Father. Realtor®. Movie nut. After pestering my parents for their commentary on “Star Wars” when I was four years old, my mind went into a creative frenzy. I’d imagined something entirely different than the actual film, which I didn’t end up seeing until its 1979 re-release at the Uptown Theater in Washington, DC. This was my formal introduction to the cinema.

During that long wait, which felt like an eternity to a child, my mind was being molded by more corrosive stuff like “Trilogy of Terror” and “Rosemary’s Baby”, most of which I’d conned various babysitters into letting me watch on television ( I convinced one poor lady that “Jaws” was actually “Moby Dick”).

The folks were pretty strict in that regard, so the less appropriate it was for a kid to watch, the more I was fascinated by it. Horror staples like “Halloween” and “Friday the 13th”, as well as lesser-known low-budget fare like “Madman”, “Sleepaway Camp” and “Pieces” all ended up sneaking their way into the VHS on a regular basis.

Since then, I’ve developed an obsession with the entire film industry. Even though I watch and review a wide breadth of films these days, my appreciation for the campy, poorly lit micro-budgeters still lends itself to my evolving perspective on movies just as much as the summer blockbusters and Oscar contenders. As I recall my trips to the movie theater, I realize that this stuff is about much more than just a fleeting piece of entertainment.

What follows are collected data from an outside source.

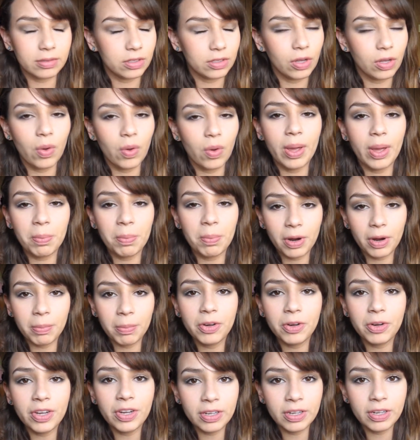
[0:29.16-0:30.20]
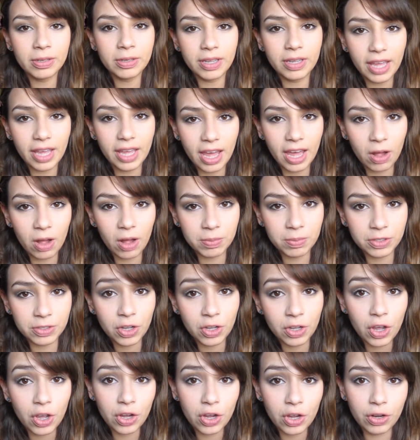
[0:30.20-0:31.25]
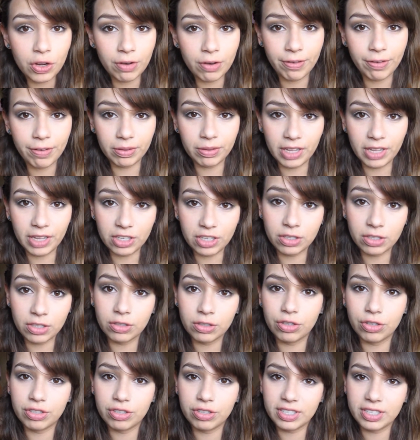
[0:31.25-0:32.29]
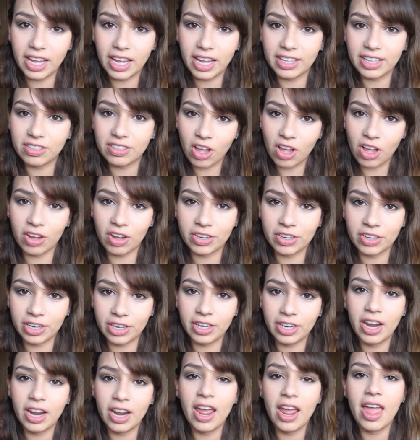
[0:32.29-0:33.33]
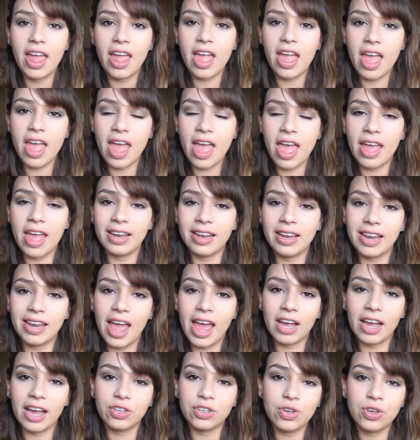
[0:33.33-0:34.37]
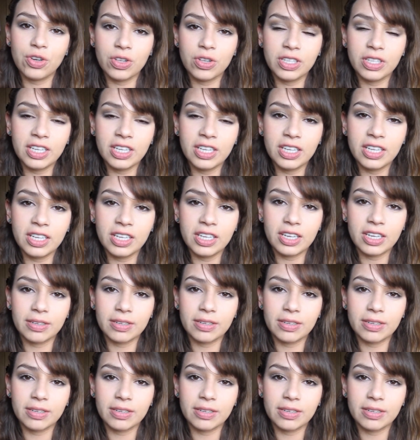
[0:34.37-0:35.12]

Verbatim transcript: So a primer hel helps your foundation to stay longer and actually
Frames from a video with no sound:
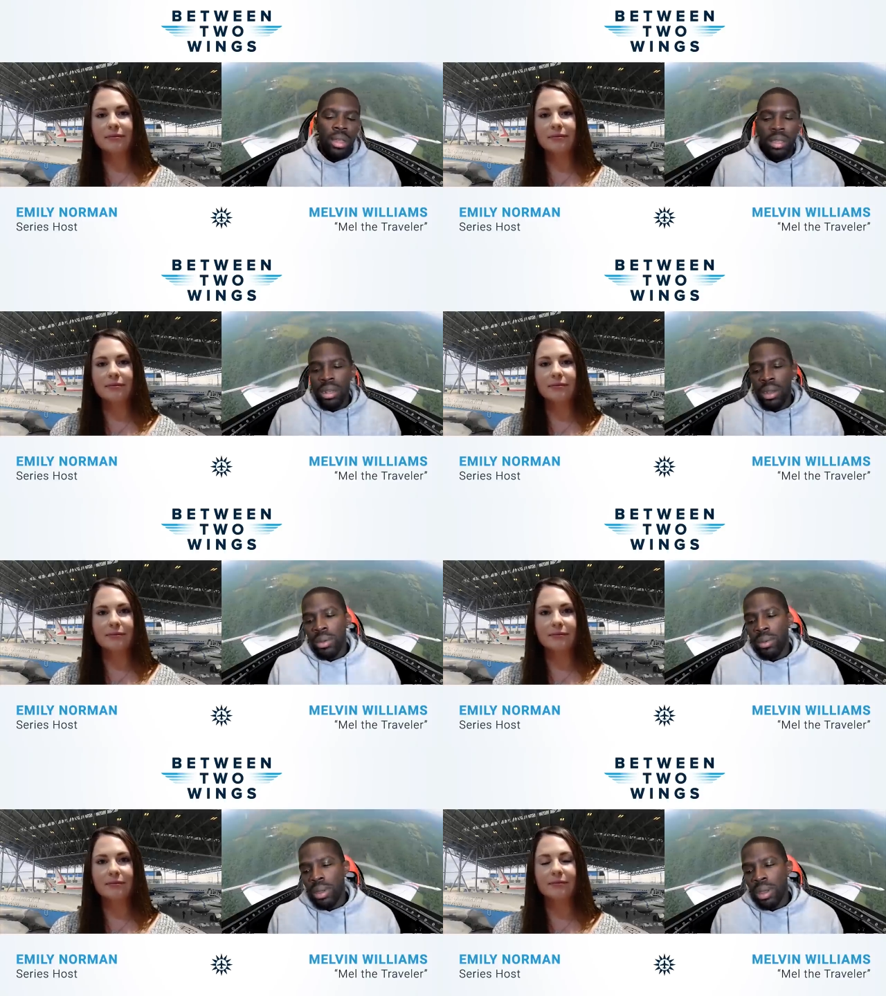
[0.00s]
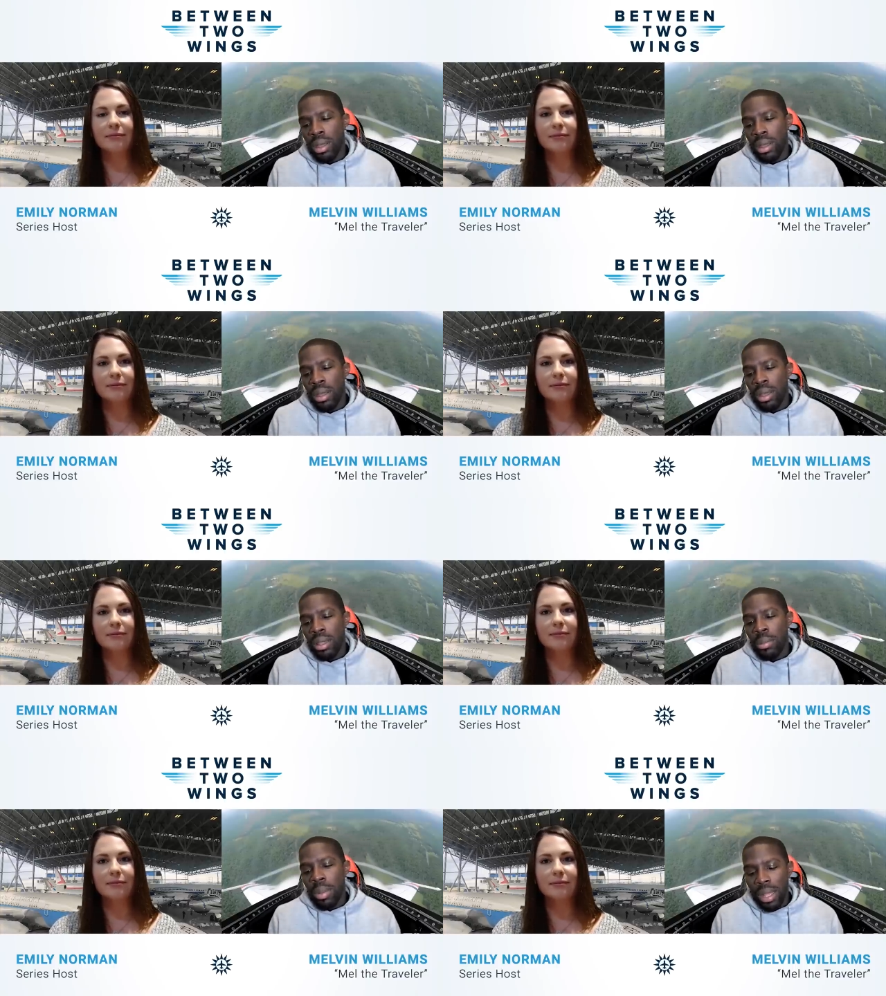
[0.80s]
Speaker 1: you know, uh, uh,
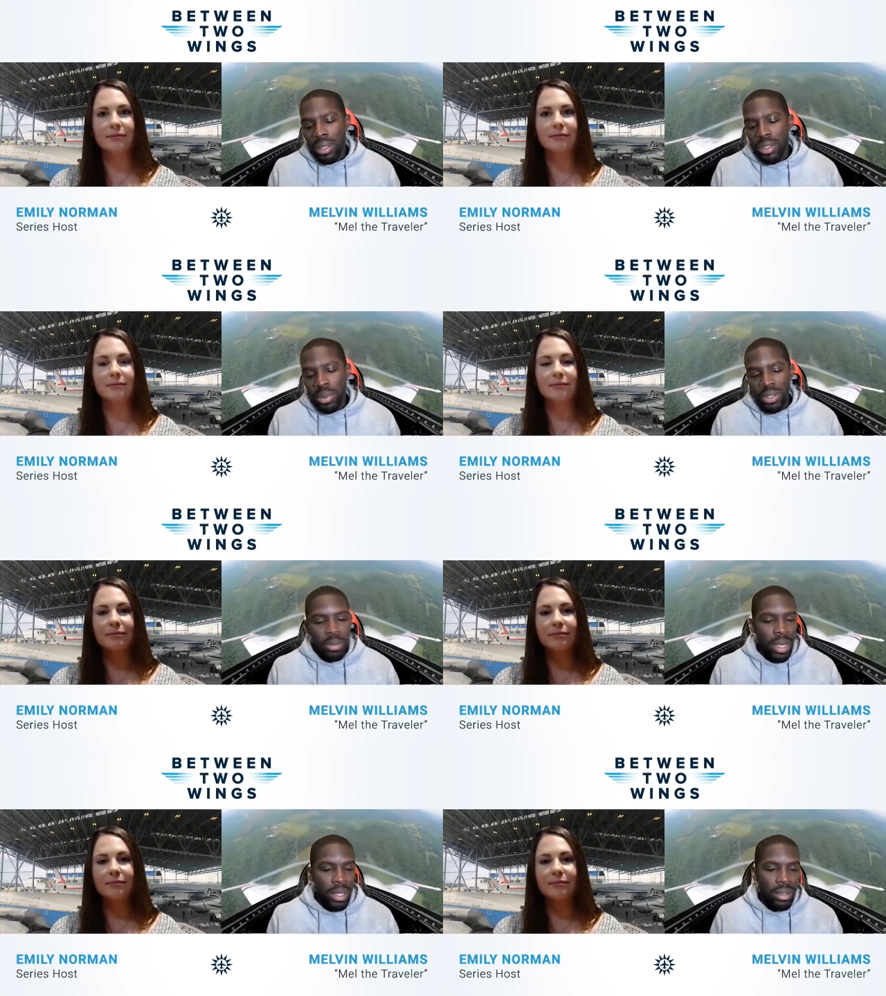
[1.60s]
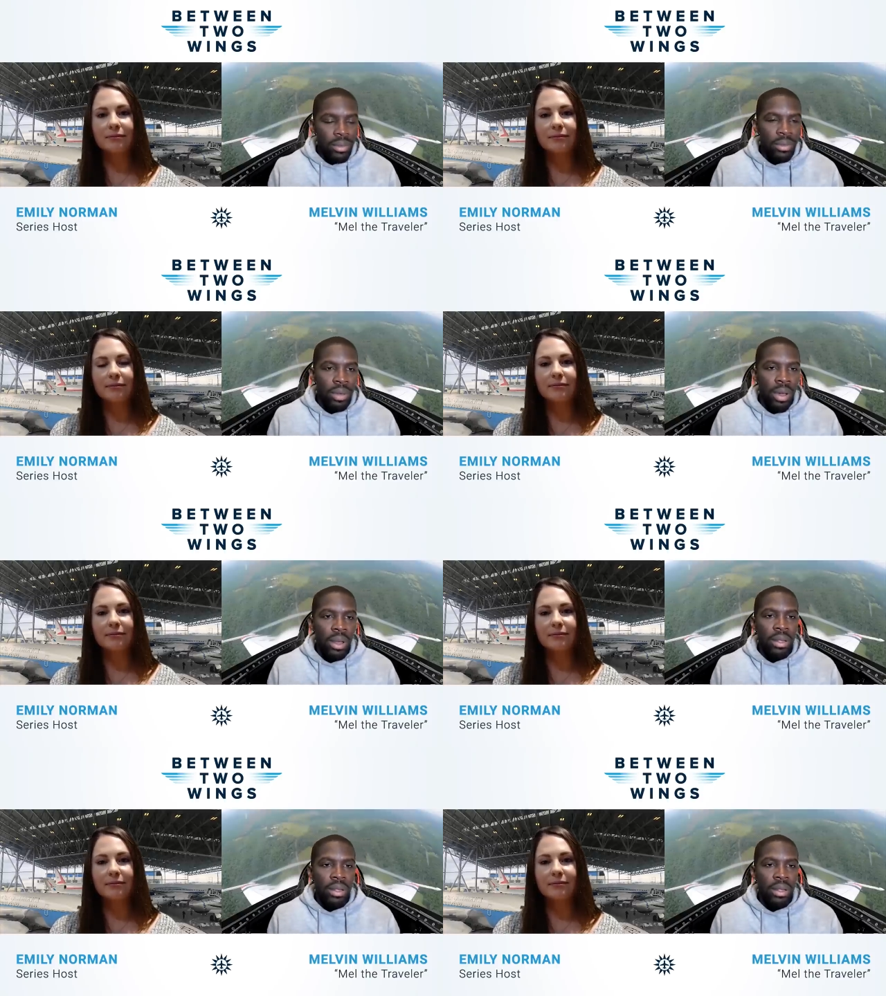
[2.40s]
the pilot's perspective on it.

A couple years ago, I was finally given the opportunity to lend my opinion on films to a publication, The Rogers Revue, with a subsequent run at Reel Film News. It's been both a privilege and a gateway to what we’re doing now. Most of my experience has come from interviewing independent filmmakers, who consistently promote innovation. The filmmaking process is grueling and relatively unforgiving.

Fellow film enthusiast Eddie Pasa and I have created DC Filmdom as a medium for film reviews, discussion, and (inevitably) some debate. And so, the creative frenzy continues.

(Michael is a member of the Washington, DC Area Film Critics Association).